Canberra’s EDEN PLENTY gets pretty Vacant for balladeering label debut ‘If I Stay’


Canberra artist review: Eden Plenty by Vince Leigh

Eden Plenty got his start appearing at local shows and busking around Canberra. He has since honed his skills, bolstered his profile, and recently signed to Vacant Room Records. Fans of the incomparable Jeff Buckley, and perhaps to an even greater degree, his father Tim, take heed—If I Stay is sure to please your refined tastes.

With If I Stay, Eden eschews the more commonplace (and, let’s be honest here) overdramatic and exhausting characteristics of any number of contemporary sensitive balladeers of heartbreak. Instead, he presents a more substantially coherent, intense, and rarefied strain of communication.

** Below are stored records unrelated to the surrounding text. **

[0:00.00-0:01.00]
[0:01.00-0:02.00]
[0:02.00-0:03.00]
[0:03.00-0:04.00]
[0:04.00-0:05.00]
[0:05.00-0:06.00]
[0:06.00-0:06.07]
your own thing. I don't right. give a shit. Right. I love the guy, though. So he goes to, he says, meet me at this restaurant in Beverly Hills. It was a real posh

For starters, Eden’s voice travels at just the right speed throughout. It’s measured, understated, and striving for an emotional temperature that’s not only relatable but disarming. The rawness that forgoes over-top melodic sap cuts deeper and further, reflecting just how intimacy works. That is, in the detail, the nuances, and the exploration of personal cliffs and edges.

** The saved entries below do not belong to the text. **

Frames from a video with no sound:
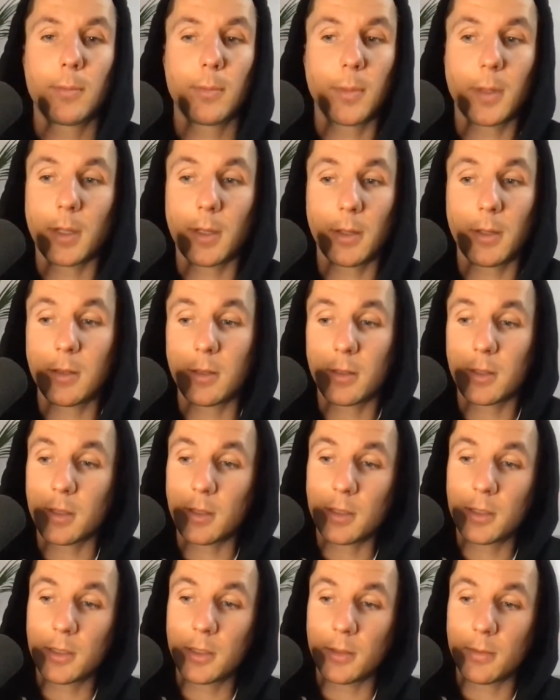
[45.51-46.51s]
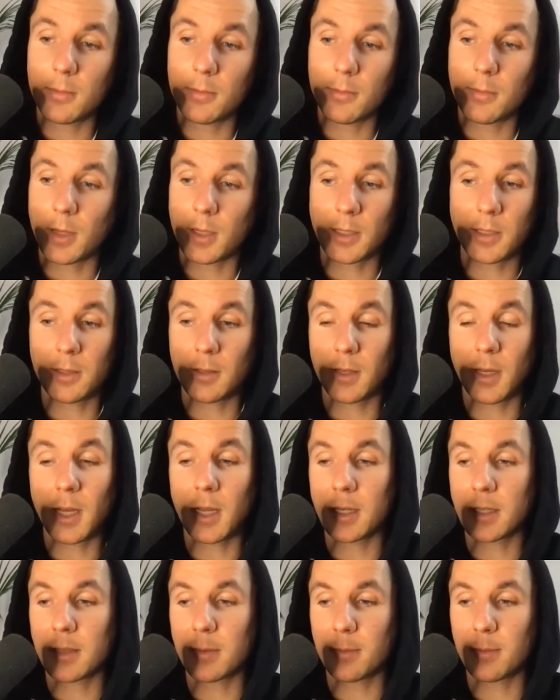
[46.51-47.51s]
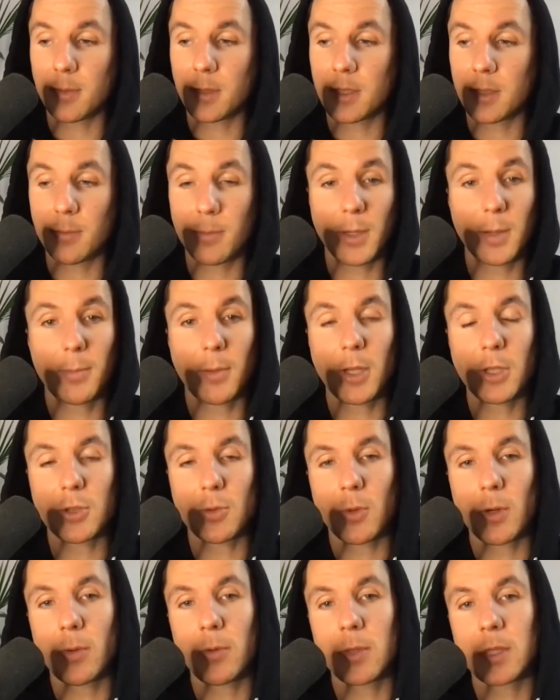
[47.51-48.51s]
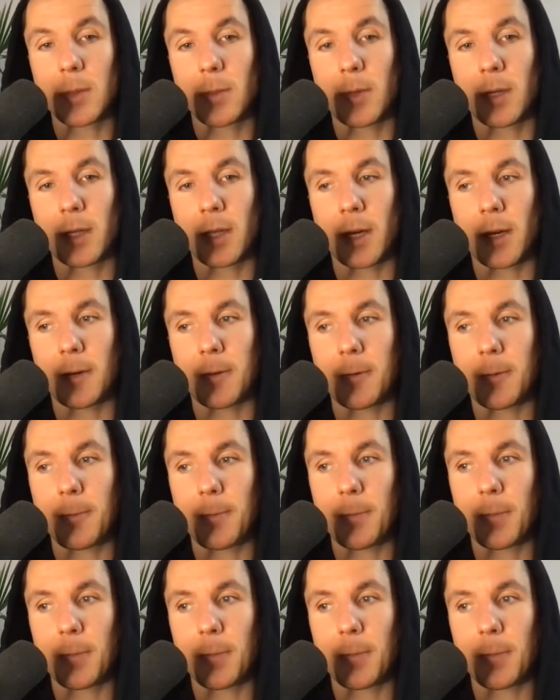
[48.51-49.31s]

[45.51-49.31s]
it's it's a it's a, again it's a it's a big pleasure working with someone like that.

But Eden’s voice does rise towards the end, fittingly, creating a subtle crescendo that ends with a muted, almost resigned delusory digestif:

Maybe you’ll call if I stay awake.

Eden Gives Plenty besides vocals

Eden Plenty

It’s not just Eden Plenty’s unthawing and ensnaring performance that pushes this track into a category all its own. It’s accompanying array of sounds.

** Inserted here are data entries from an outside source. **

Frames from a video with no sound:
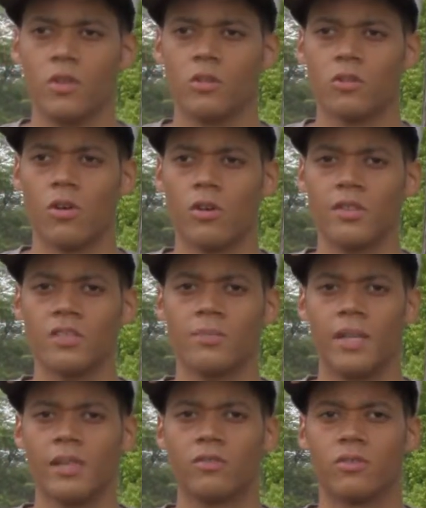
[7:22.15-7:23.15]
So all these
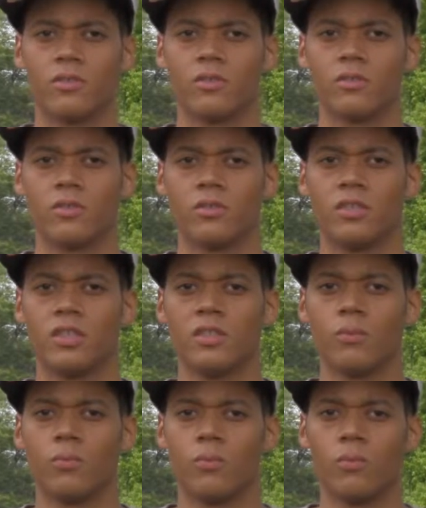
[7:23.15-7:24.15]
planets
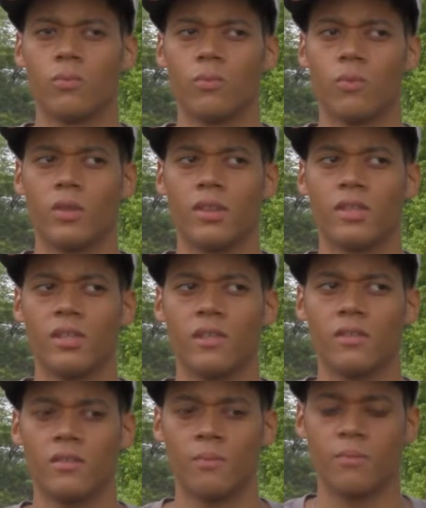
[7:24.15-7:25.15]
when these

An equally sober and unpretentious production manages to blend acoustic and electric guitars, strings, stripped-back rhythms and layered background vocals with firm clarity and a considered sense of dynamics. If I Stay works for all the reasons above, an aggregate that transfers the realistically untransferable.

It also works for other more technical aspects. This includes the verse’s chord progression and the circular aspect of the chorus with its sustained tag.

Eden Plenty has created a Canberra-bred contemporary record from another time. It merges yesterday’s long-lost sorrows to a new artist’s freshly illumined kind. The result is worth every listen.